Problem:
Make an exact copy of the entries, and keep any pictures out of it.

Data excerpts:
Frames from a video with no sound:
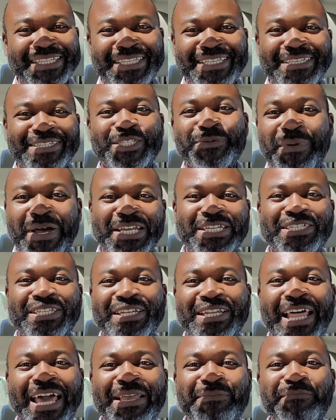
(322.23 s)
smash the
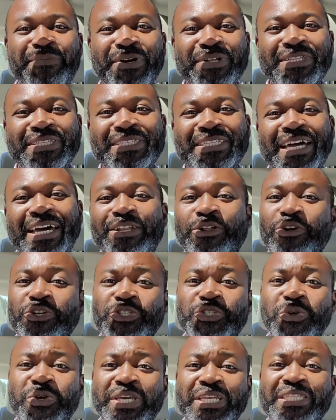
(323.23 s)
like button, and
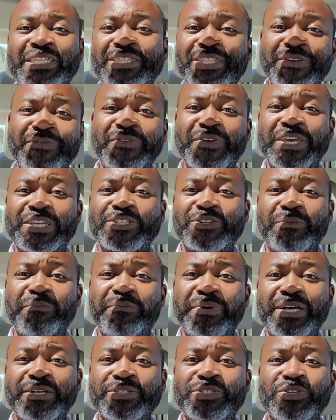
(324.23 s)
also hit the notification
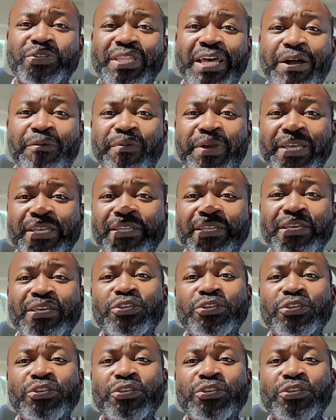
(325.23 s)
bell so that way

Output for this task:
Frames from a video with no sound:
(322.23 s)
smash the
(323.23 s)
like button, and
(324.23 s)
also hit the notification
(325.23 s)
bell so that way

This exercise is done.